LowCarbonPower logo

Electricity in Burundi in 2022

Global Ranking: #114
54.3% #57 Low-carbon electricity
4.18 watts #209 Generation / person
266.35 gCO2eq/kWh #55 Carbon Intensity
21.7% net imports Electricity imports

Burundi's current state of electricity consumption sits significantly below the global average at around 4 watts per person in comparison to the average of 412 watts per person. Over half of this electricity is derived from low-carbon sources with hydroelectric power making up the majority at just over 2 watts per person, while solar and biofuels each contribute a marginal amount of under 0.1 watts per person each. Fossil fuels, on the other hand, account for about 1 watt per person. The low levels of electricity generation raise concerns over infrastructural development and economic growth, affecting quality of life and potentially limiting industries that rely heavily on electric power. Furthermore, it is noteworthy to mention that a substantial 22% of Burundi's electricity consumption is supplemented by net imports.

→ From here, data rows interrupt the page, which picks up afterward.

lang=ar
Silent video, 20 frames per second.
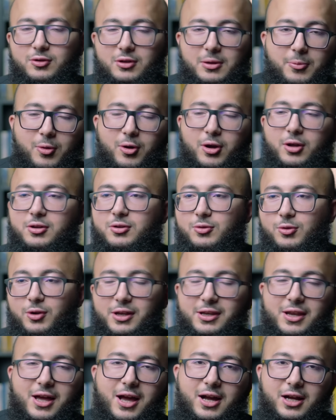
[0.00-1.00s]
الموعد روح
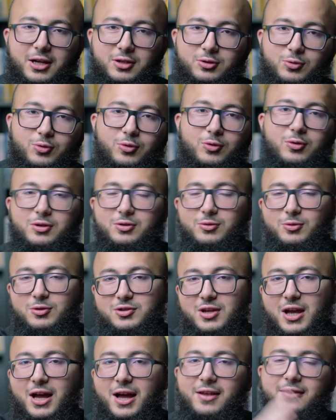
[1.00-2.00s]
هناك ادخل ادخل
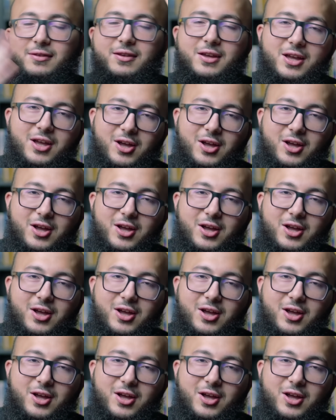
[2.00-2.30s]
جهاز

To increase the amount of low-carbon electricity generation, Burundi could learn from and draw inspiration from other countries. For instance, many European and Latin American countries like Denmark, Sweden, Uruguay, and Portugal have made remarkable strides in harnessing wind power. Given Burundi's average annual wind speed of 4m/s at a height of 10m above ground level, this could be a potential area of expansion. Additionally, countries like Australia and Chile have shown success in utilising solar power. However, considering Burundi's economic context, a more pragmatic starting point could be the augmentation of hydroelectric power, similar to Slovenia and Austria's efforts. The fact that nuclear power has been fruitfully utilized by countries such as Sweden and France signifies it as a sustainable low-carbon energy source to be contemplated.


The history of low-carbon electricity development in Burundi has been stagnant with no significant progress made for more than two decades. From the early 1990s to the late 2000s, hydropower remained the sole component of the country's low-carbon electricity generation with no advancements in this sector. The first signs of diversification in the low-carbon energy landscape appeared in 2013 with the introduction of biofuels. In 2016, solar energy was introduced into the mix. However, this diversification did not coincide with an increase in electricity generation until a minor rise in hydropower generation was observed in 2019. After this increase, the upward trend again plateaued, leaving Burundi's low-carbon energy generation at a standstill. This stagnation underscores the importance of intensifying efforts towards augmenting low-carbon electricity generation in the country.

Data Sources

For the years 1988 to 1989 the data source is EIA.
For the years 1990 to 1999 the data sources are EIA and Enerdata (imports/exports).
For the years 2000 to 2022 the data source is Ember.